The tally on a sailor's cap is a ribbon usually bearing the name of a ship or some other establishment to which they belong.

Practice varies with each navy, though a conventional tally is black, with a gold or yellow inscription. The inscription may be simply a ship's name (e.g. "H.M.A.S. ARRERNTE"), the name of the navy ("MARINE NATIONALE") or a longer name such as "Red Banner Baltic Fleet" ("КРАСНОЗНАМЕН. БАЛТ. ФЛОТ"). During World War II, the ship's name would often be omitted from the tally—leaving just "H.M.A.S", for example—as a precautionary measure against espionage.

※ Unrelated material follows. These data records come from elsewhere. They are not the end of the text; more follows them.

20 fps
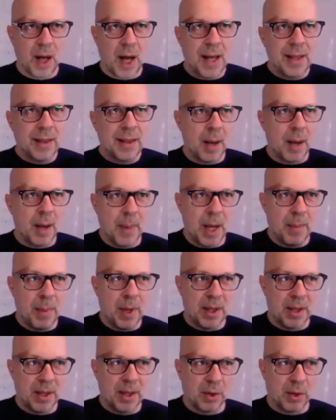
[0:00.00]
thought
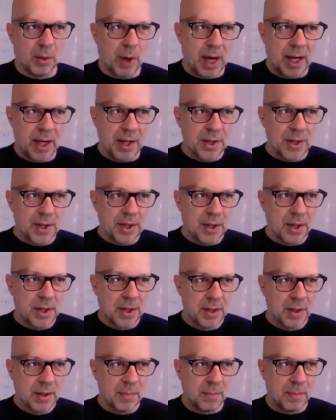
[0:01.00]
maybe the greatest
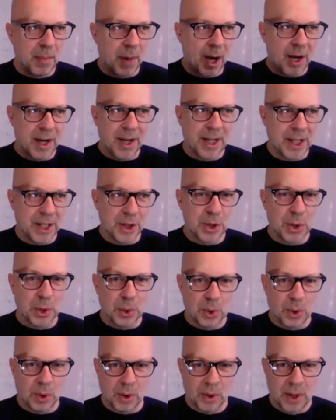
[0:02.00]
marketing
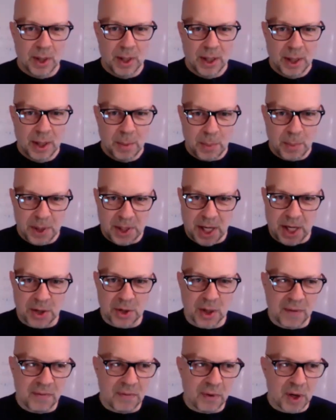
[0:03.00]
tool
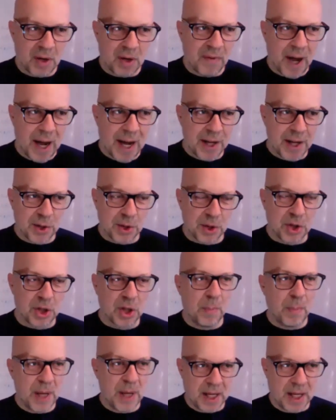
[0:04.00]
potentially for advisors to
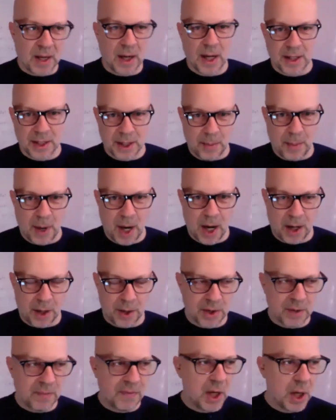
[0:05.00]
be content
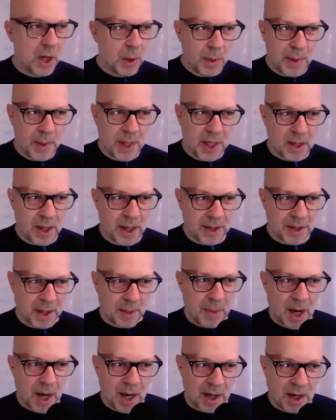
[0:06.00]
marketers. If you don't want to be a content
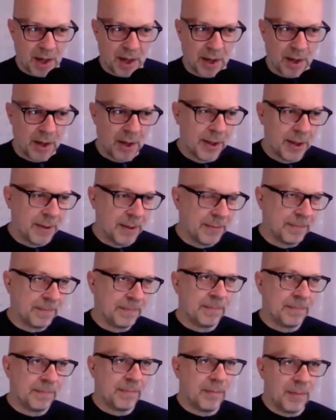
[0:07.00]
mm-hmm. marketer,
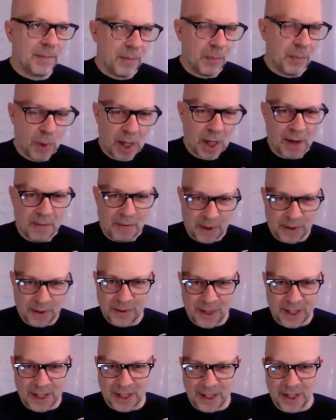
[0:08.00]
whatever,
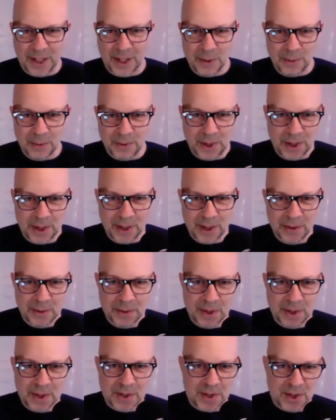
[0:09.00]
like
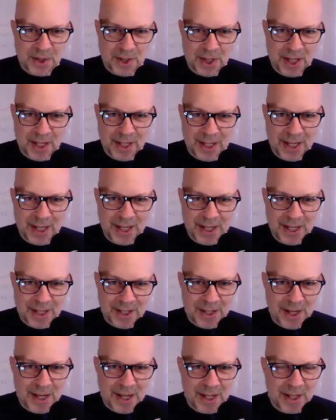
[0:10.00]
this isn't going to get you
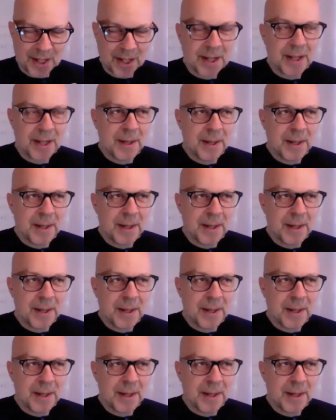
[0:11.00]
excited.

Likewise, the manner a tally is fastened onto the cap varies with each navy. For example, the British tie it into a bow on the left side; the Germans and Russians tie it at the back, leaving behind a pair of streamers; while the French stitch it onto the cap like an ordinary cap band.

Occasionally, the tally's colour may vary from the usual black, such as the Ribbon of Saint George tallies used in the Soviet and Russian navies to denote Guards units.

The German Reichsmarine (1919-1935) had black cap tallies with ship names in gilt wire in block letters. Following the creation of the Kriegsmarine the lettering was in gothic text. In 1938 the letters were switched to yellow silk and new issues omitted the unit or ship name and just read "Kriegsmarine", existing cap tallies with names remained in use until 1940. German cap tallies of this era were 3.2 cm wide and 1.16–1.5 m long.

In the British Merchant Navy cap tallies are known as long splices.